Top Austrian Official Is Latest Departure in Probe Circling Kurz
(Bloomberg) -- Austrian Chancellor Sebastian Kurz is struggling to contain the political fallout from investigations into the inner workings of his government after a close ally who heads the state holding company was forced to resign in the wake of damaging message correspondence.
Thomas Schmid stepped down as chief executive officer of OeBAG on Tuesday after leaked messages showed how he had orchestrated his own appointment in part by hand-picking the board members charged with the selection process. The exchanges also revealed derogatory comments about trade unions and refugees, prompting a public outcry that hastened his departure.
Schmid’s departure and a growing number investigations raise the stakes for Kurz to stay on top of a political scandal that’s engulfing his closest circle. The probes stem from a leaked video of his former coalition partner, Heinz-Christian Strache, that showed him in 2019 discussing corruption practices on a booze-filled evening on the Mediterranean island of Ibiza.
A former finance ministry official, Schmid will also resign from supervisory board positions at OMV AG, Verbund AG and Telekom Austria AG, companies in which the Austrian state owns stakes. He’s not commented or appeared in public since his departure.

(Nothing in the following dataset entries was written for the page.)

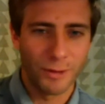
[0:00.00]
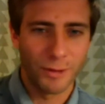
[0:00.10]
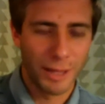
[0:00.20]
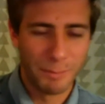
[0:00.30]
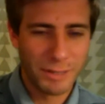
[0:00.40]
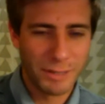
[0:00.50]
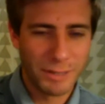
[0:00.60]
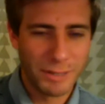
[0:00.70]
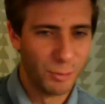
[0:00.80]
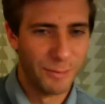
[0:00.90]

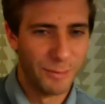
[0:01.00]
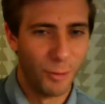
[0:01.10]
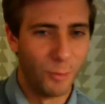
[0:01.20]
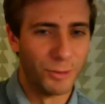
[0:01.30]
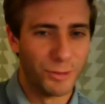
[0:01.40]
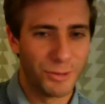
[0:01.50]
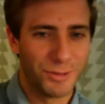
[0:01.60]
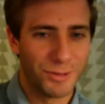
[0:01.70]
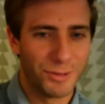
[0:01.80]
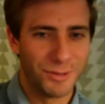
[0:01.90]
missed the rim
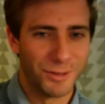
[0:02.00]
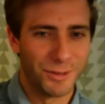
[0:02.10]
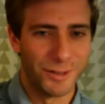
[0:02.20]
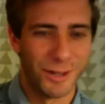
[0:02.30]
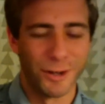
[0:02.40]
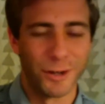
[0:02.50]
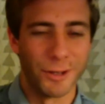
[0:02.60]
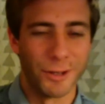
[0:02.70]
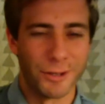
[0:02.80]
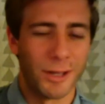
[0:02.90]
almost,
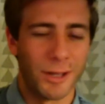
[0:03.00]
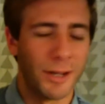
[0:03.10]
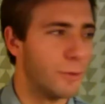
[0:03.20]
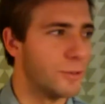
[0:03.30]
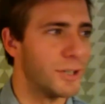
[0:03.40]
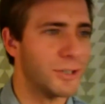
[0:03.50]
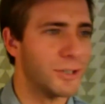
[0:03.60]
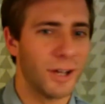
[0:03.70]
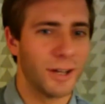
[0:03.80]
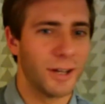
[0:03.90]
an outside
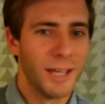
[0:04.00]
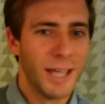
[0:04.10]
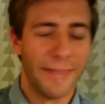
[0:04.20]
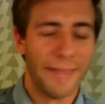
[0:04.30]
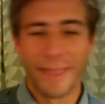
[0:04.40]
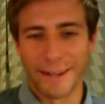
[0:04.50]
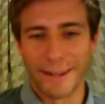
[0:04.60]
shot, and then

“In terms of crisis management, it’s a step taken very late in the process, as the whole media attention now not only focuses on Schmid, but also the chancellor himself,” said Thomas Hofer, a political analyst and consultant in Vienna.

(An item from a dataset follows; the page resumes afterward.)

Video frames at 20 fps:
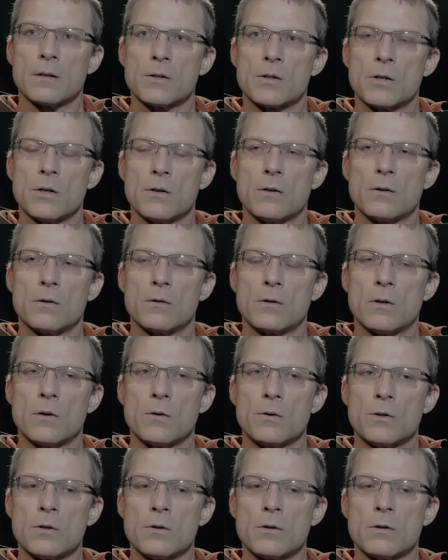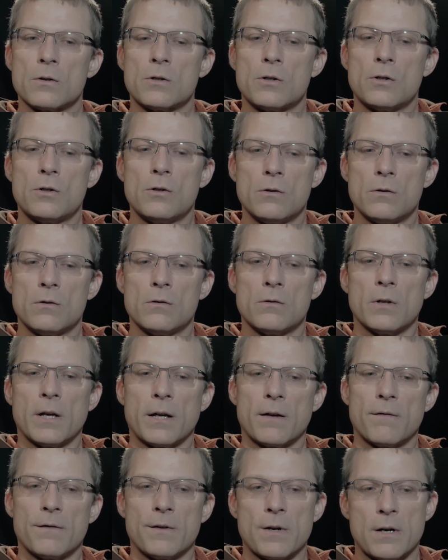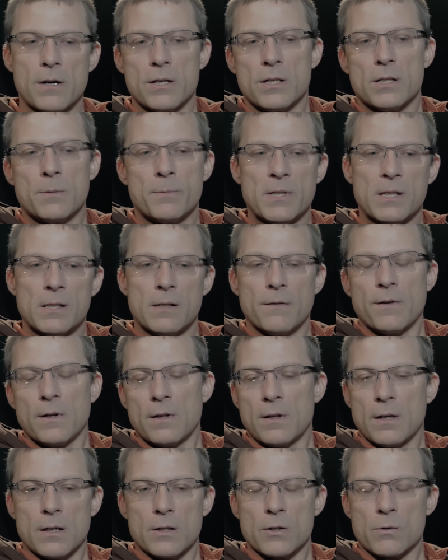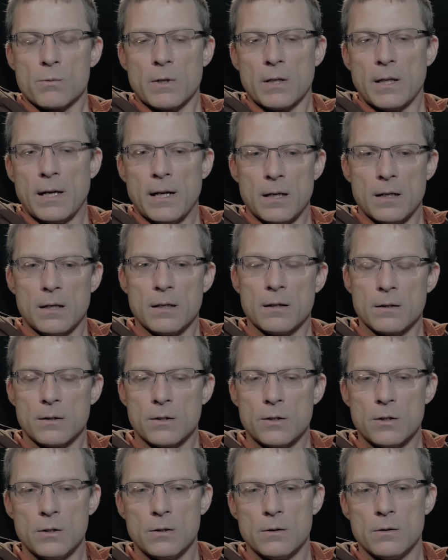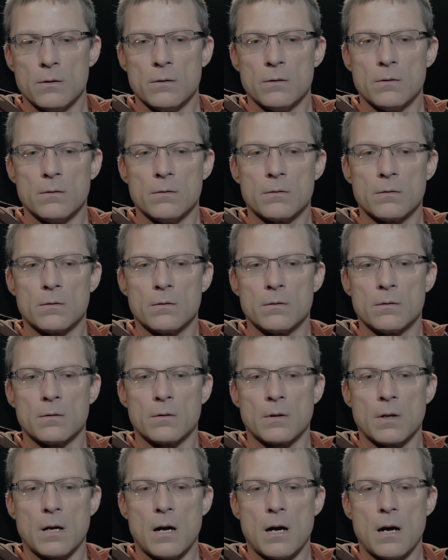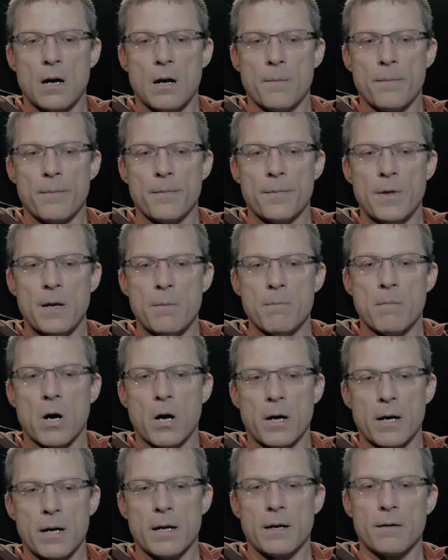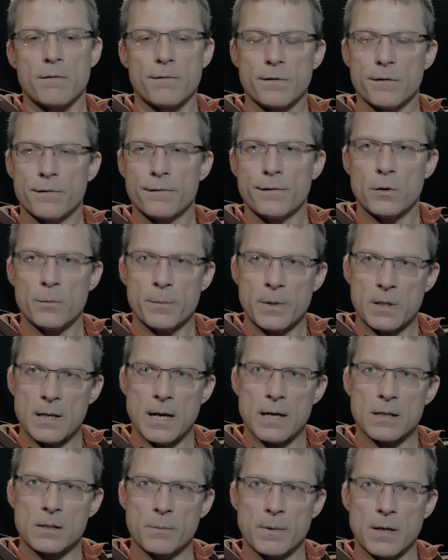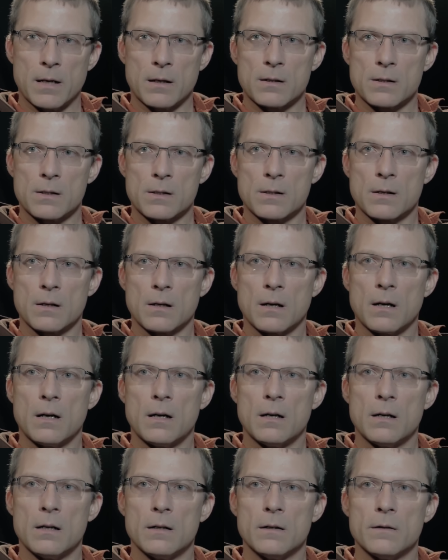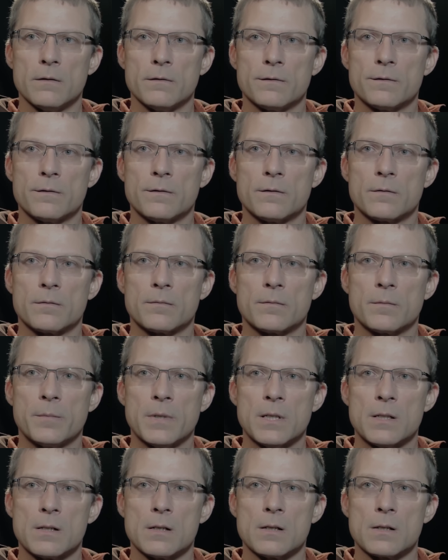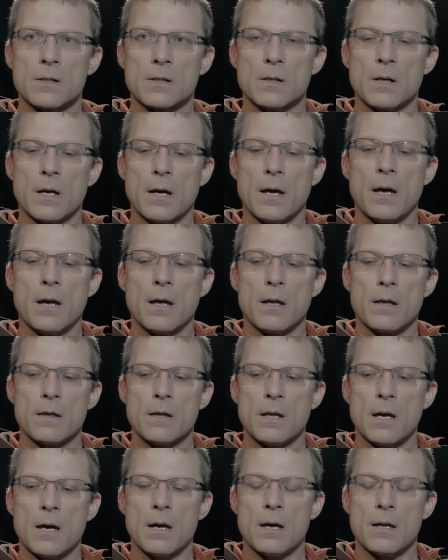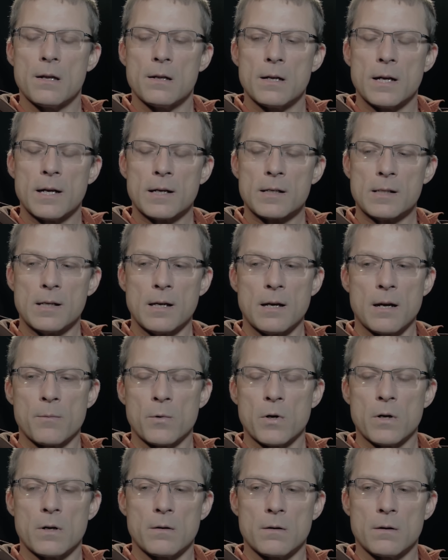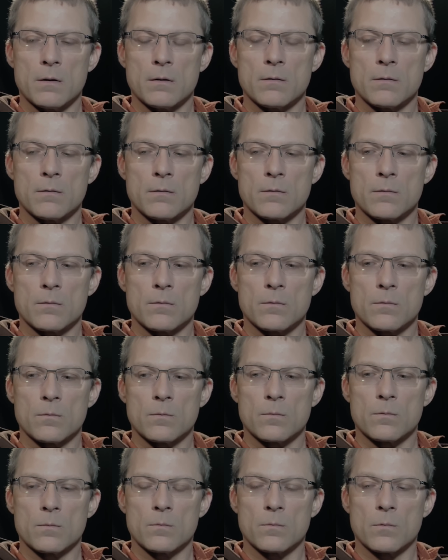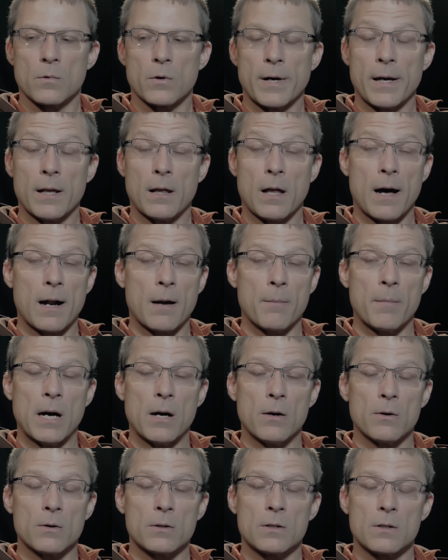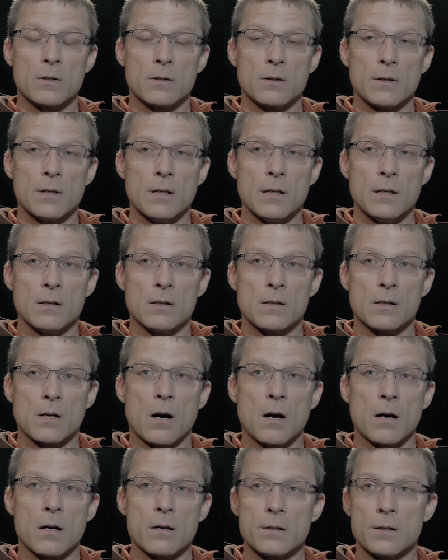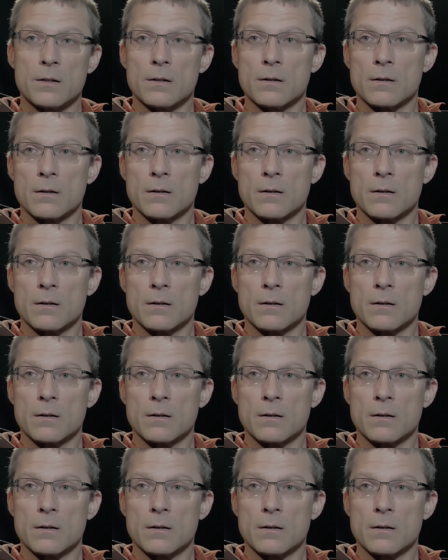So those are two very specific things relating to the marketing and fulfillment aspects of business. Then the next thing I'm going to worry a lot about is art.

Kurz faces potential charges for lying to a parliamentary committee about his knowledge of Schmid’s appointment, according to a preliminary assessment by the nation’s anti-corruption prosecution seen by Bloomberg. Kurz, 34, has called the probe a political campaign to unseat him and has said he won’t resign.
Following the Ibiza video, the chancellor managed to stay in power by calling snap elections, and his most recent ally, the Green Party, has so far pledged to remain in the cabinet. But potential charges from the criminal probe, with results due near the end of 2021, may prompt the Greens to decide otherwise, according to Vice Chancellor Werner Kogler.

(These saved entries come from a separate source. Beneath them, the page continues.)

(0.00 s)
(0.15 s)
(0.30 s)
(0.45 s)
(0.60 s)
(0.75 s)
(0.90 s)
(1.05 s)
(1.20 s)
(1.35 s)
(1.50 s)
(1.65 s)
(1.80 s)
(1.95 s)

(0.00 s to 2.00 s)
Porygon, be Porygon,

Austrian prosecutors continue to review thousands of text messages that offer a glimpse into the tight-knit circle of officials, lawyers and businessmen that have backed Kurz’s rise to power. Opposition parties have accused the chancellor of using his network of allies to dismantle the rule of law.
On Friday, a constitutional court judge and former justice minister resigned after text messages emerged that showed him having shared details about the court’s deliberations with a suspended senior justice ministry official as well as having failed to counter the official’s derogatory remarks about another judge.